WORK INSTRUCTIONS.
Please print exactly the lines from the one containing "[746.88-747.88s]" through the last line of the records, and only those. Leave out any pictures.

Saved data entries.

☆ ☆ ☆

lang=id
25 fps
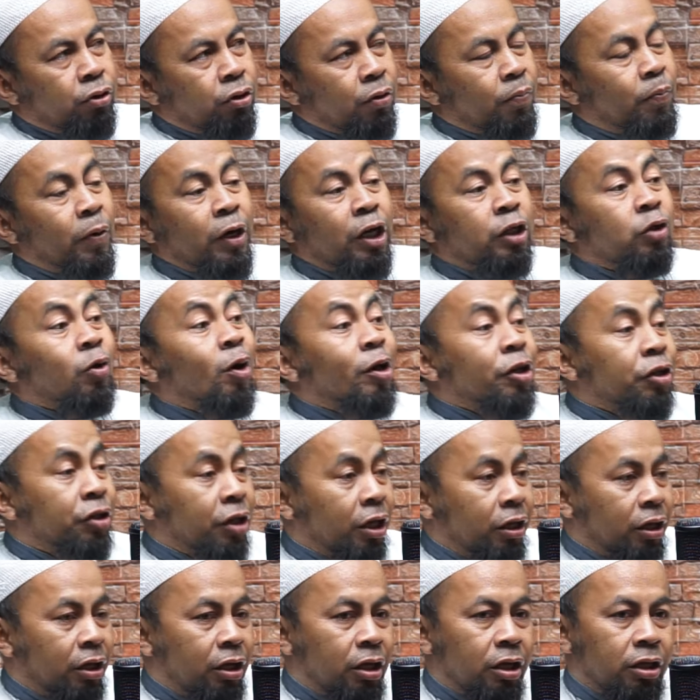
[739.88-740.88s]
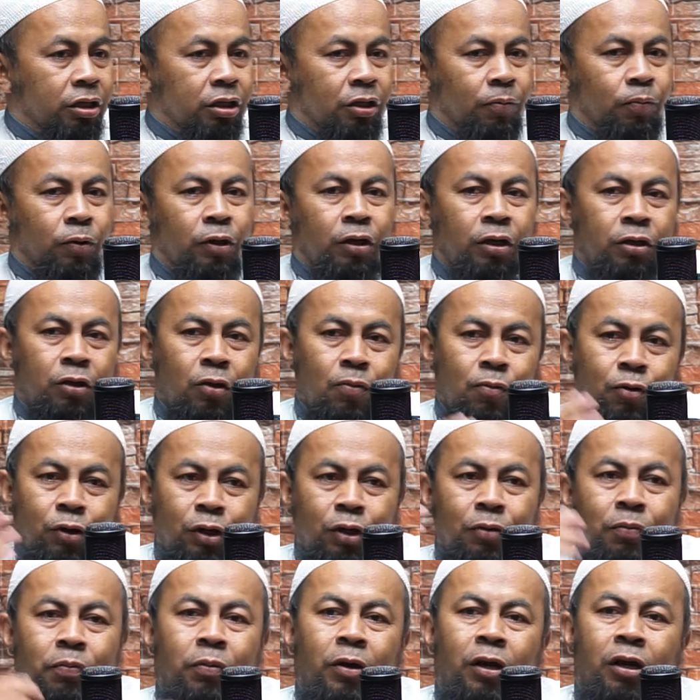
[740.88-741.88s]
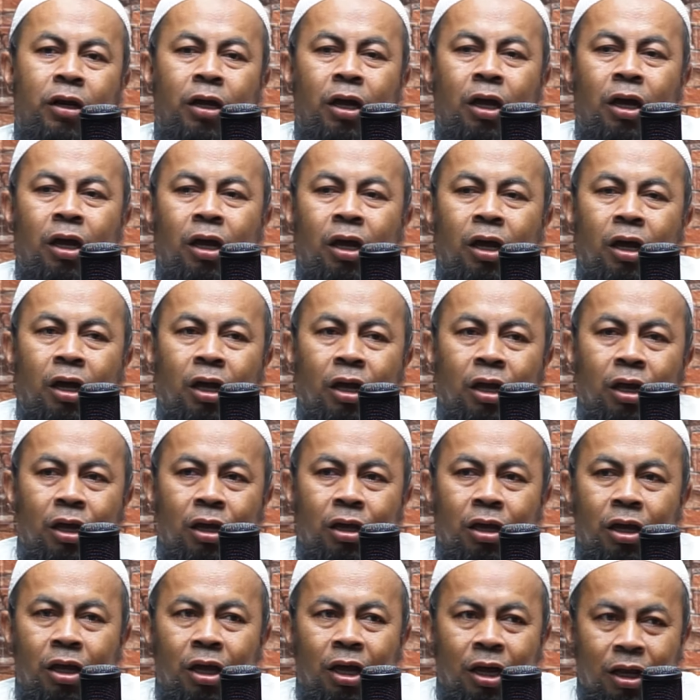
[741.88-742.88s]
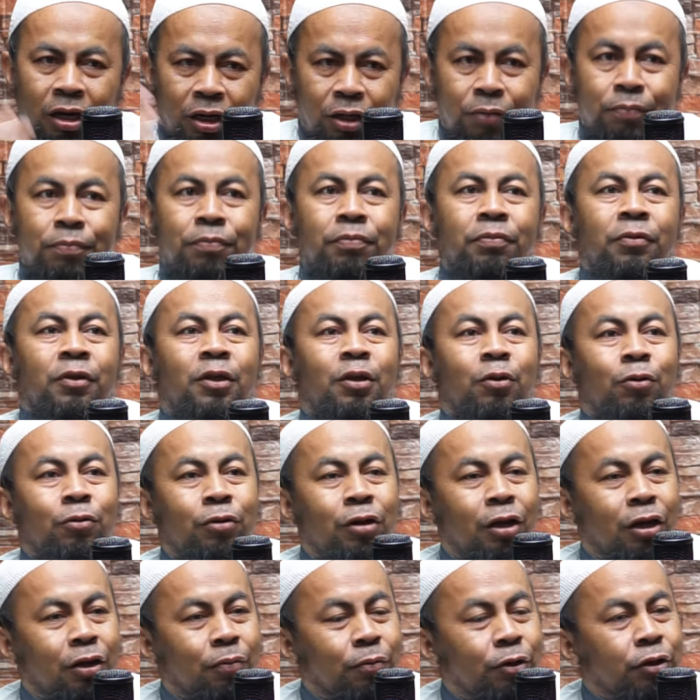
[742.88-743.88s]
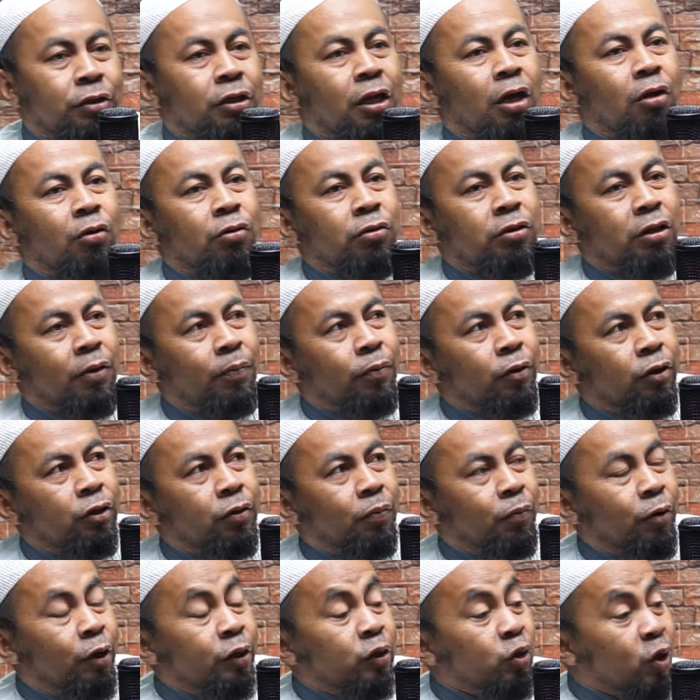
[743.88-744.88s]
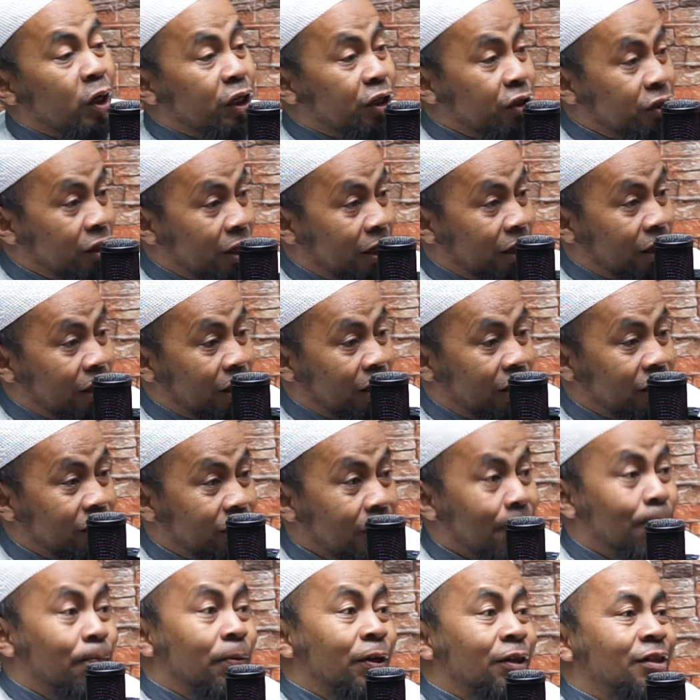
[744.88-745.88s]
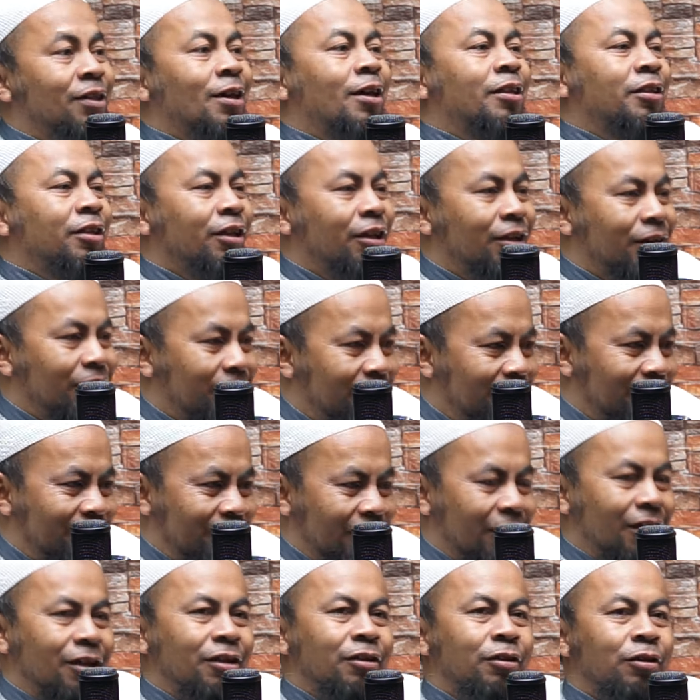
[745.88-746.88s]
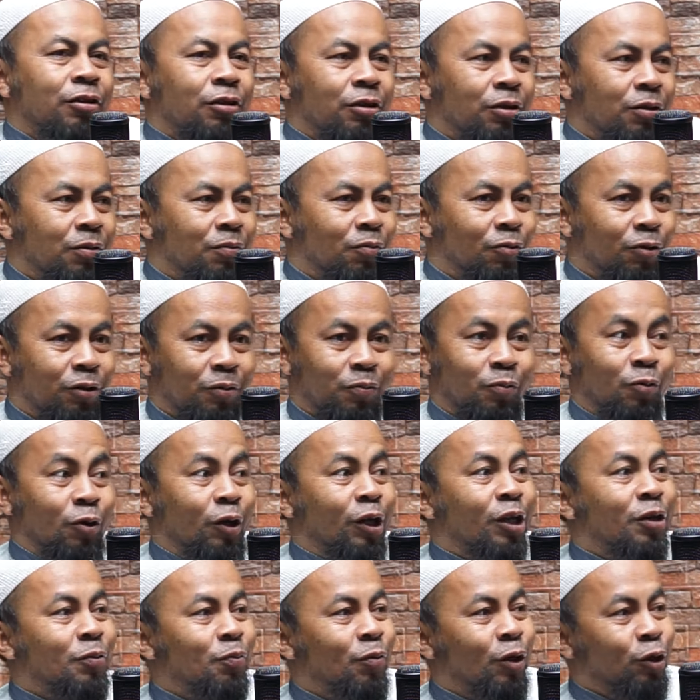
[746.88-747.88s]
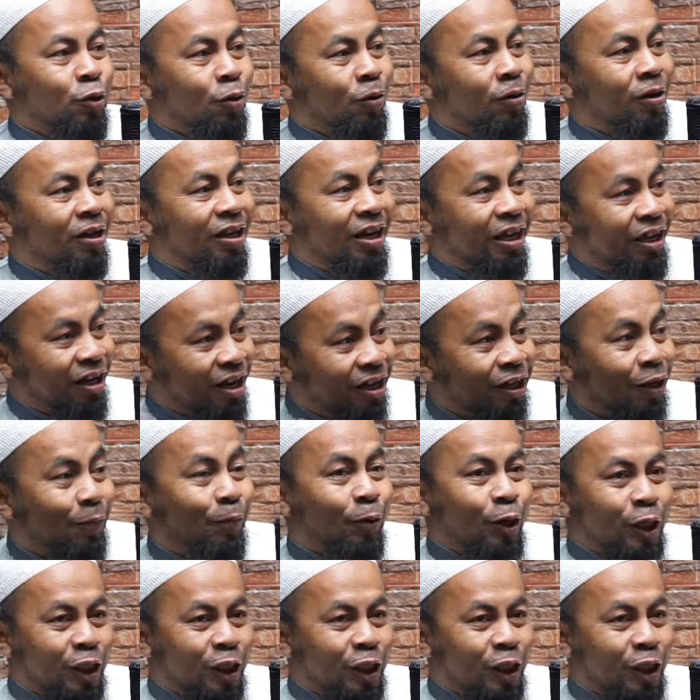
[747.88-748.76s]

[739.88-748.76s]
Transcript: sepengetahuan saya hmm. tapi nggak tahu mungkin para alim udah lebih tahu tapi sepengetahuan saya sampai saat ini iya. ya, mungkin besok lain lagi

☆ ☆ ☆

FINISHED EXERCISE.
[746.88-747.88s]
[747.88-748.76s]

[739.88-748.76s]
Transcript: sepengetahuan saya hmm. tapi nggak tahu mungkin para alim udah lebih tahu tapi sepengetahuan saya sampai saat ini iya. ya, mungkin besok lain lagi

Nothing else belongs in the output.